_Instructions for the task_
Write out all the records exactly, and keep any images out.

(The records)

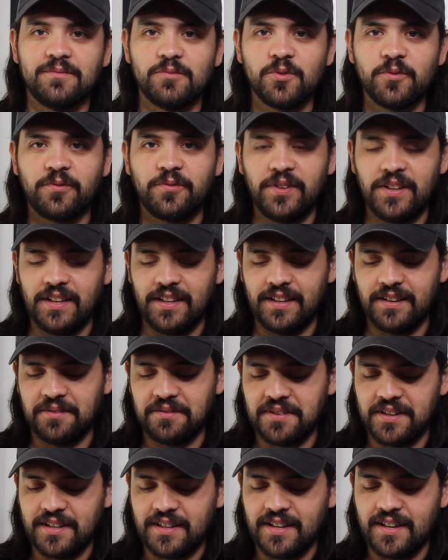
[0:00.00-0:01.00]
We're feeling it
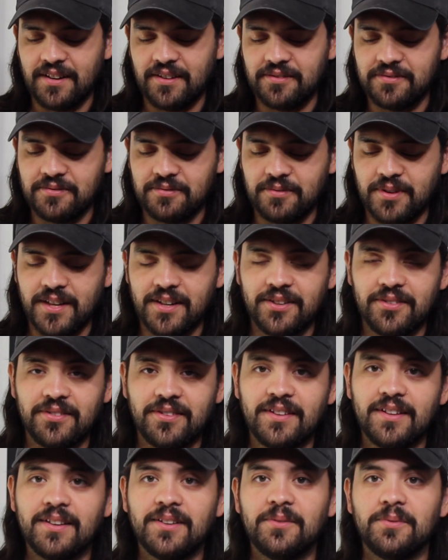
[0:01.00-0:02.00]
right now. Why do you
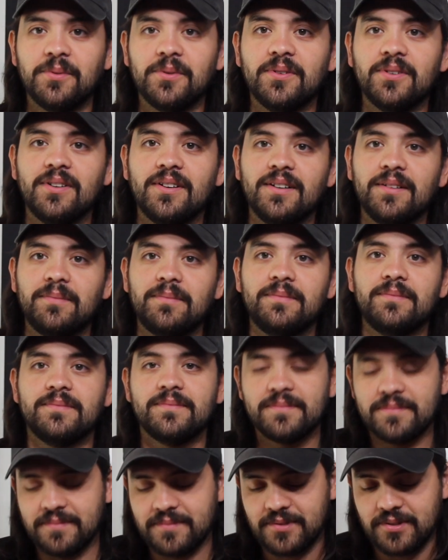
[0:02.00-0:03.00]
think we're
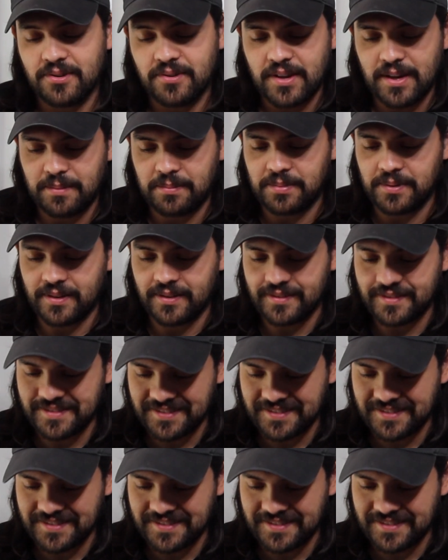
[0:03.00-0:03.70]
so happy?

(End The records)

_Solved problem_
[0:00.00-0:01.00]
We're feeling it
[0:01.00-0:02.00]
right now. Why do you
[0:02.00-0:03.00]
think we're
[0:03.00-0:03.70]
so happy?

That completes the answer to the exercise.